Listening with your eyes as well as with your ears can help you figure out and respond to what your children are feeling as well as to what they’re saying.  It may mean glancing away from a clean-up routine, picking up the block area, cleaning out the paint jars, supervising the bathroom line or any one of a thousand things a busy teacher has to get done.  But what you “hear” with that glance may well be worth a thousand words.

“Tune In” to Language Development

When I’m observing teachers in the classroom, sometimes I want to remind them to bathe children in language, not drown them! Children learn so many things from a simple conversation: basic concepts like taking turns, listening when someone else is speaking (and expecting to be listened to when it’s their turn), when it’s appropriate to shout or whisper. We don’t have to over think it, but there are some important things to keep in mind.

Photo courtesy of Victoria Harjadi.

Photo courtesy of Victoria Harjadi.

Building a child’s vocabulary doesn’t happen when you’re quizzing them (with the best of intentions, of course) about items, shapes or colors. Incorporating these concepts into natural conversations is best practice. For example, when talking with children about a block structure, words like structure, taller, architecture and height may be introduced. There are opportunities all throughout your day for conversations like this one. “You made a circle with your paint!” “You threw the yellow ball into the basket.” It’s important to extend children’s language without being overwhelming

It’s also okay to not talk at times. Adults participate in communication all the time without vocalizing. Eye contact, body language and body placement are all forms of communication. The child who gazes at you from across the room may not need to be spoken to, but may want you to sit close to him or just make eye contact.

We need to value the child’s communication while they’re developing language skills. Some words may be hard to understand but we still need to value the attempt the child is making to communicate. Repeating what the child said can assist in clarification if needed. Repeating can also show the child you value what she said and that you are trying to understand.
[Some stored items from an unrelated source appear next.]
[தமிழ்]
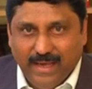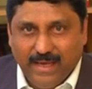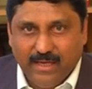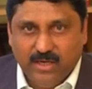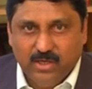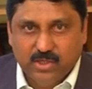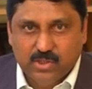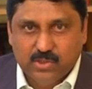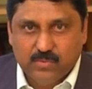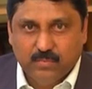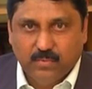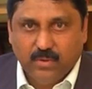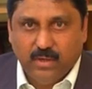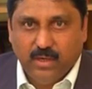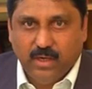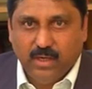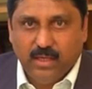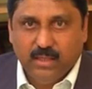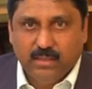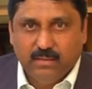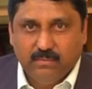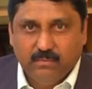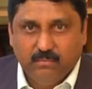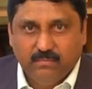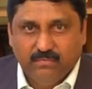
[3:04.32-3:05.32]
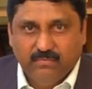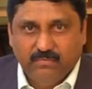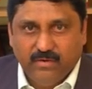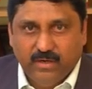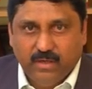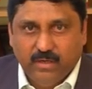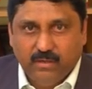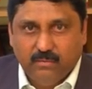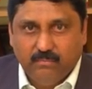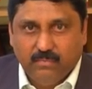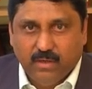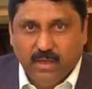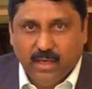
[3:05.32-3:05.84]
டயக்னோஸ் பண்ணி
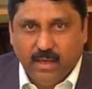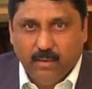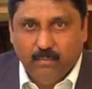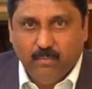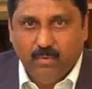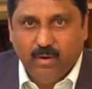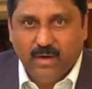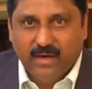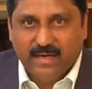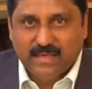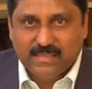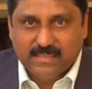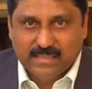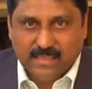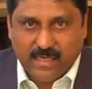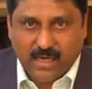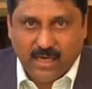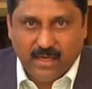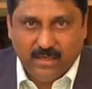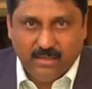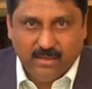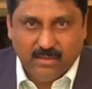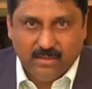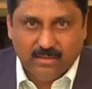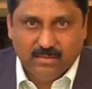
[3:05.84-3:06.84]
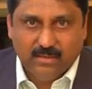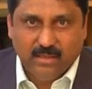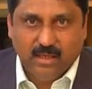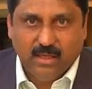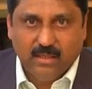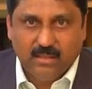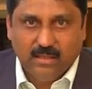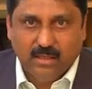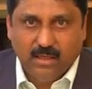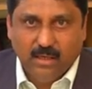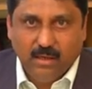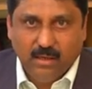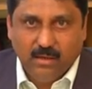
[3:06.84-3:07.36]
வேணும்னா எம்ஆர்ஐ ஸ்கேன் எடுத்து
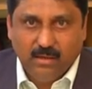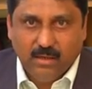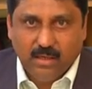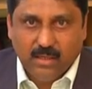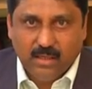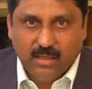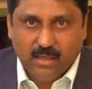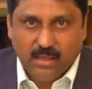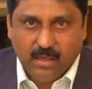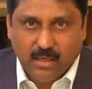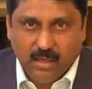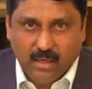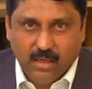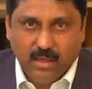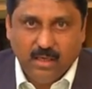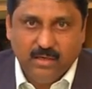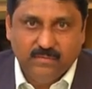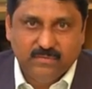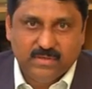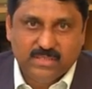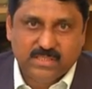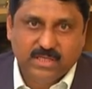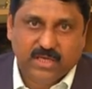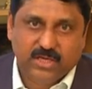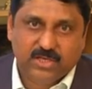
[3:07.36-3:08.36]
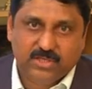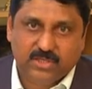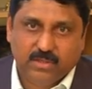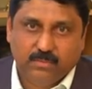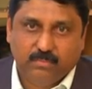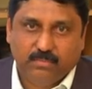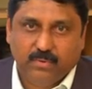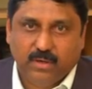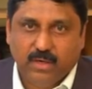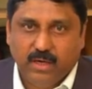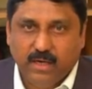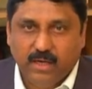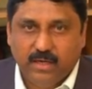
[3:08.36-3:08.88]
அதை
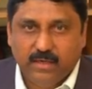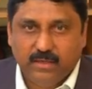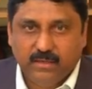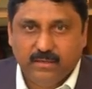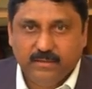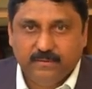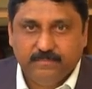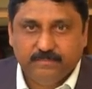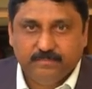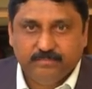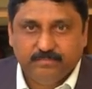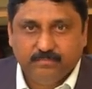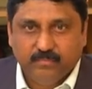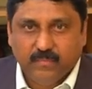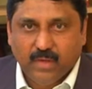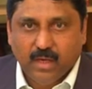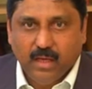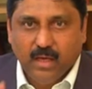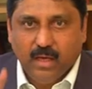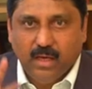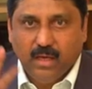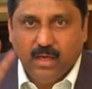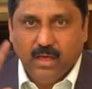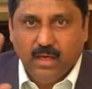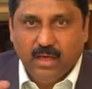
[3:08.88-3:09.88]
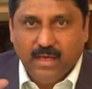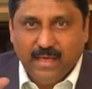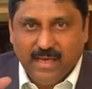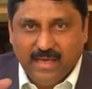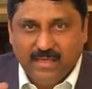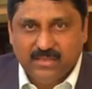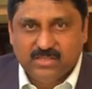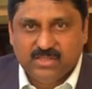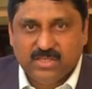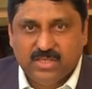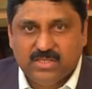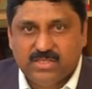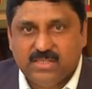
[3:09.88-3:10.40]
இன்வெஸ்டிகேஷன் பண்ணிவிட்டு
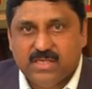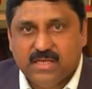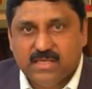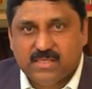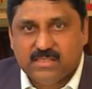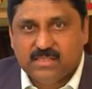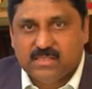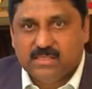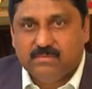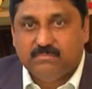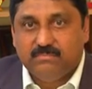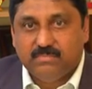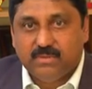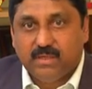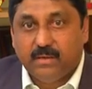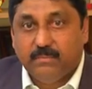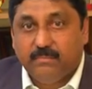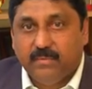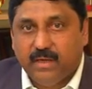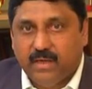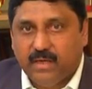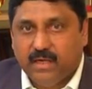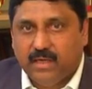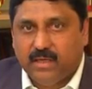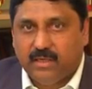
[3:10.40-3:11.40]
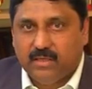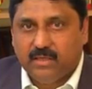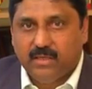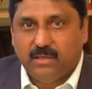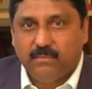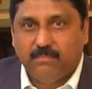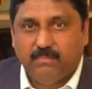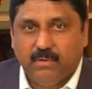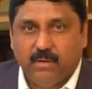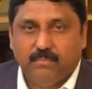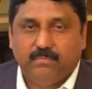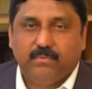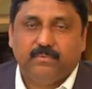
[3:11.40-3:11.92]
எக்ஸிஸ்டிங் சிம்டம் என்ன
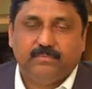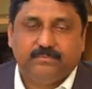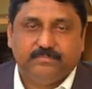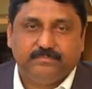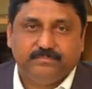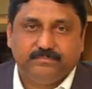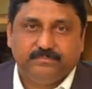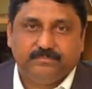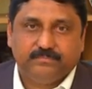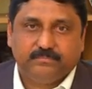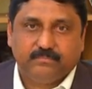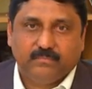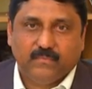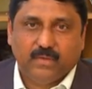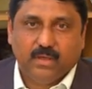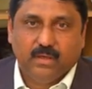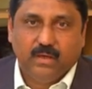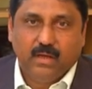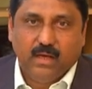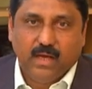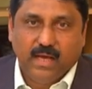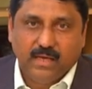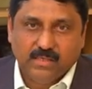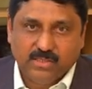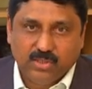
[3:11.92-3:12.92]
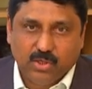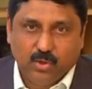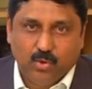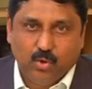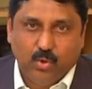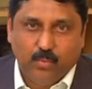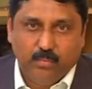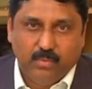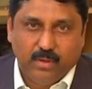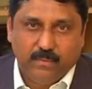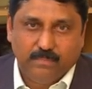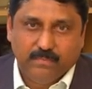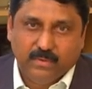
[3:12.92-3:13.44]
இருக்குதுன்னு பார்ப்போம் ஆஸ் அ
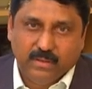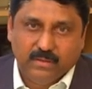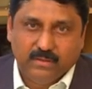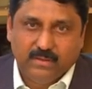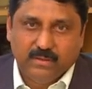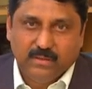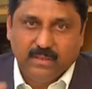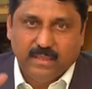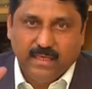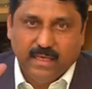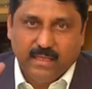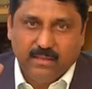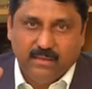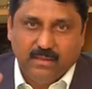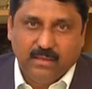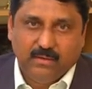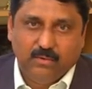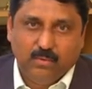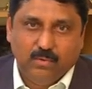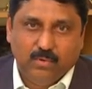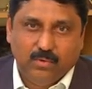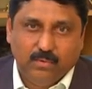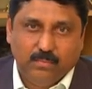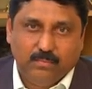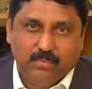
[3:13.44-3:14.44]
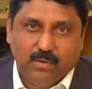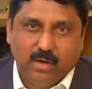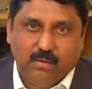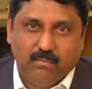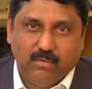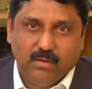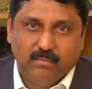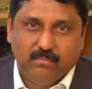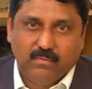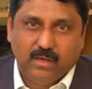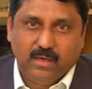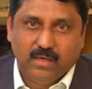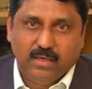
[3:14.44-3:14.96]
ஹோமியோபத் எந்த ஒரு
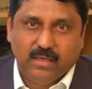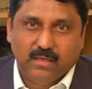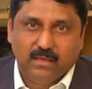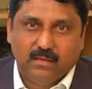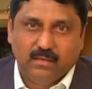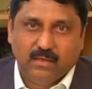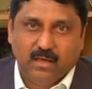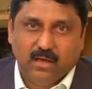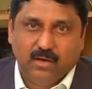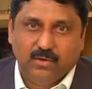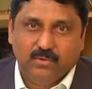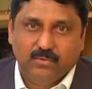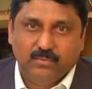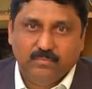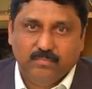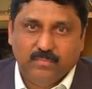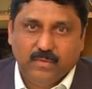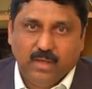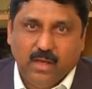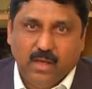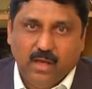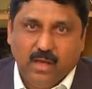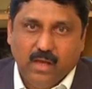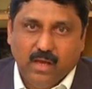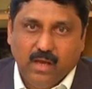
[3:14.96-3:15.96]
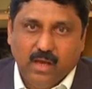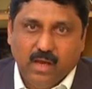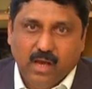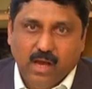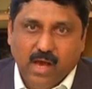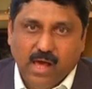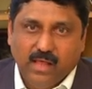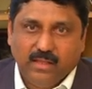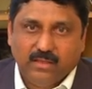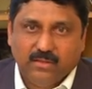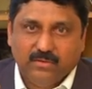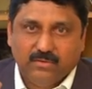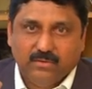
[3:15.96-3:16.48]
ப்ராப்ளமாக இருந்தாலும்
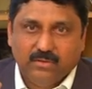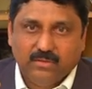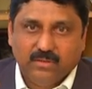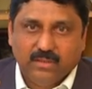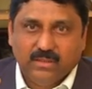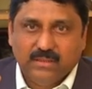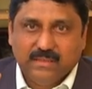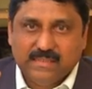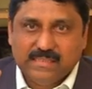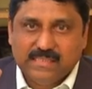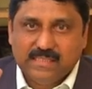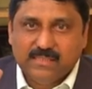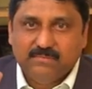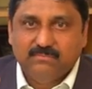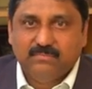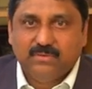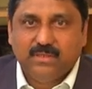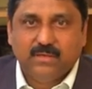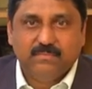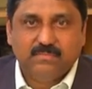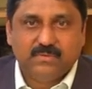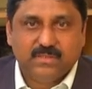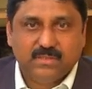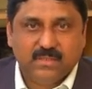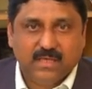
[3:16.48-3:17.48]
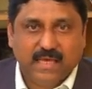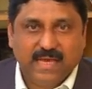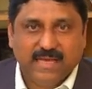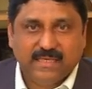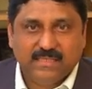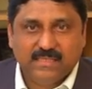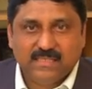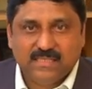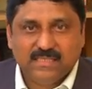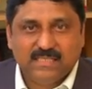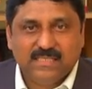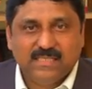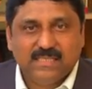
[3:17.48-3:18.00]
அதுக்கு வந்து இந்த சிம்டம்ஸ்
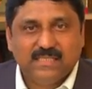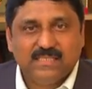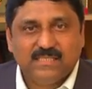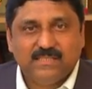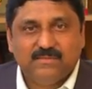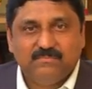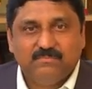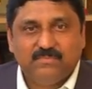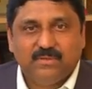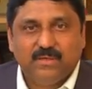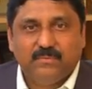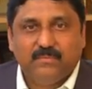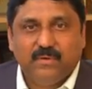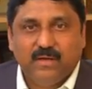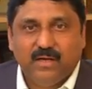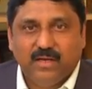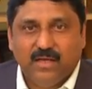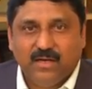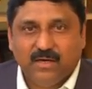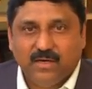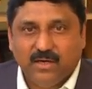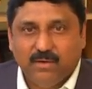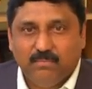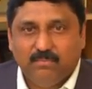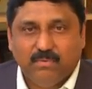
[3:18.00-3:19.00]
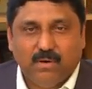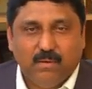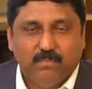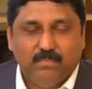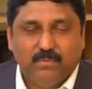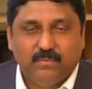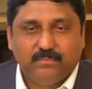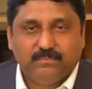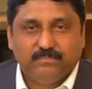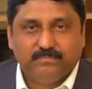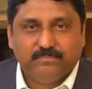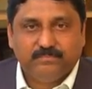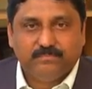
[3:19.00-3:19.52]
எக்ஸிஸ்டிங் சிம்டம் என்ன இருக்குதுன்னு
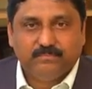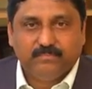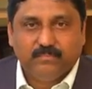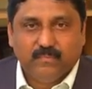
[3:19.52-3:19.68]
பார்ப்போம்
Remember that children may be communicated with differently at home. When we not only have a relationship with the children in our care but with the families we serve, too, we can learn how families communicate and their expectations for their children.

I’m sure every adult has had the experience of talking to a child who appears to be ignoring you. Before getting upset, we have to look at the environment and think about the child.  Is the child actively engaged in an activity and may not have heard you? Is the music too loud?  Is the television on? What’s the volume like of the other children?  How many children are in the room?  Is the space too small for the amount of children?  Are there a lot of materials that make noise? With so much stimulation, children often can’t figure out what’s important for them to listen to. Adults can “tune out” when we want to, but children are still developing that skill. We need to consider the whole environment before jumping to conclusions.